# GOAL OF THE EXERCISE
A copy of the listing below is needed, exact in every line and without images.

# SOURCE RECORDS
_ _ _ _ _ _ _

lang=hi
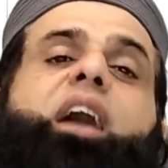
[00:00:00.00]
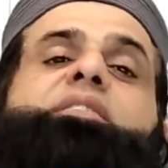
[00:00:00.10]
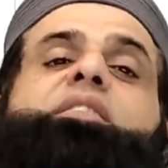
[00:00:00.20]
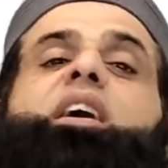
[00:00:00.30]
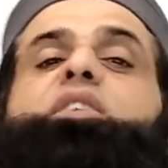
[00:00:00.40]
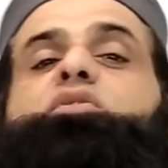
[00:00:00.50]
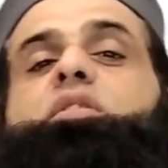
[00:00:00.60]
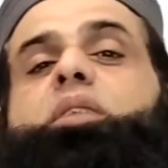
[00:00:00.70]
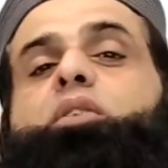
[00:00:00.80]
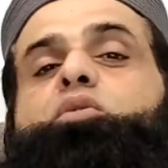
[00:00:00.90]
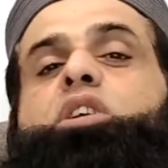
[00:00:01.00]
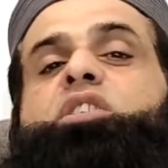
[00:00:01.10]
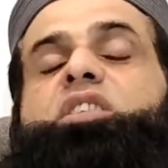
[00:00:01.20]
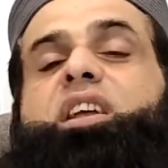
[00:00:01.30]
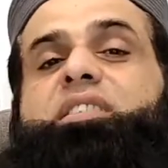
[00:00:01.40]
अच्छा इस तबा को
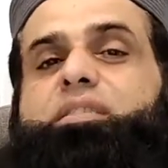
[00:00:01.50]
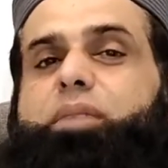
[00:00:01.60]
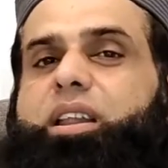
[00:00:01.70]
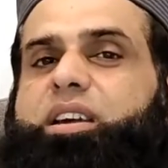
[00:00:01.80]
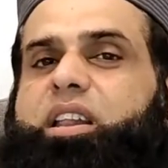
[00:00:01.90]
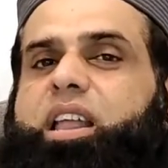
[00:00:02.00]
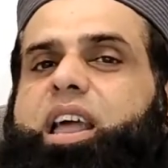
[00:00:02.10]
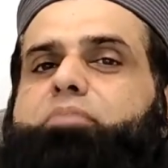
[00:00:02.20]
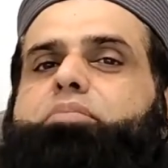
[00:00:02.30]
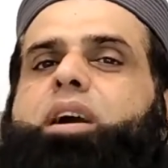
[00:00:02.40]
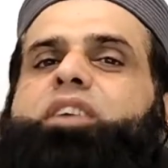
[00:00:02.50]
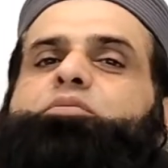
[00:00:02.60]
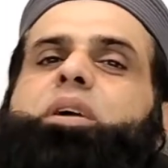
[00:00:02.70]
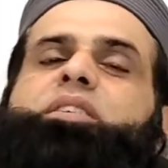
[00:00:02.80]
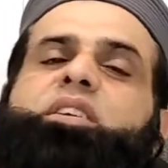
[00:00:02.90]
कितना इस्तेमाल करना है
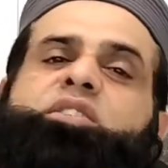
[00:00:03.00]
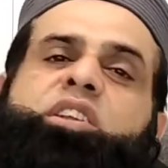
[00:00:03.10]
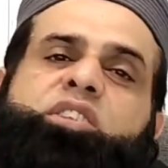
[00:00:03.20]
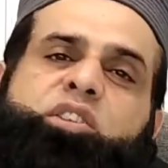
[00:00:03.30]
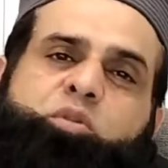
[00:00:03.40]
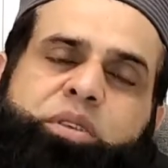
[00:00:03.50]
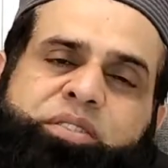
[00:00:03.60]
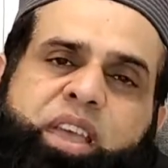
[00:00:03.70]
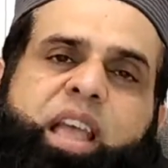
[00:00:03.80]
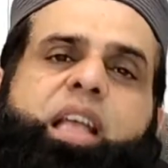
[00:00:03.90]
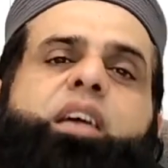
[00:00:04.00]
पाँच पाँच कतरे तीनों में से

_ _ _ _ _ _ _

# TASK OUTPUT
lang=hi
[00:00:00.00]
[00:00:00.10]
[00:00:00.20]
[00:00:00.30]
[00:00:00.40]
[00:00:00.50]
[00:00:00.60]
[00:00:00.70]
[00:00:00.80]
[00:00:00.90]
[00:00:01.00]
[00:00:01.10]
[00:00:01.20]
[00:00:01.30]
[00:00:01.40]
अच्छा इस तबा को
[00:00:01.50]
[00:00:01.60]
[00:00:01.70]
[00:00:01.80]
[00:00:01.90]
[00:00:02.00]
[00:00:02.10]
[00:00:02.20]
[00:00:02.30]
[00:00:02.40]
[00:00:02.50]
[00:00:02.60]
[00:00:02.70]
[00:00:02.80]
[00:00:02.90]
कितना इस्तेमाल करना है
[00:00:03.00]
[00:00:03.10]
[00:00:03.20]
[00:00:03.30]
[00:00:03.40]
[00:00:03.50]
[00:00:03.60]
[00:00:03.70]
[00:00:03.80]
[00:00:03.90]
[00:00:04.00]
पाँच पाँच कतरे तीनों में से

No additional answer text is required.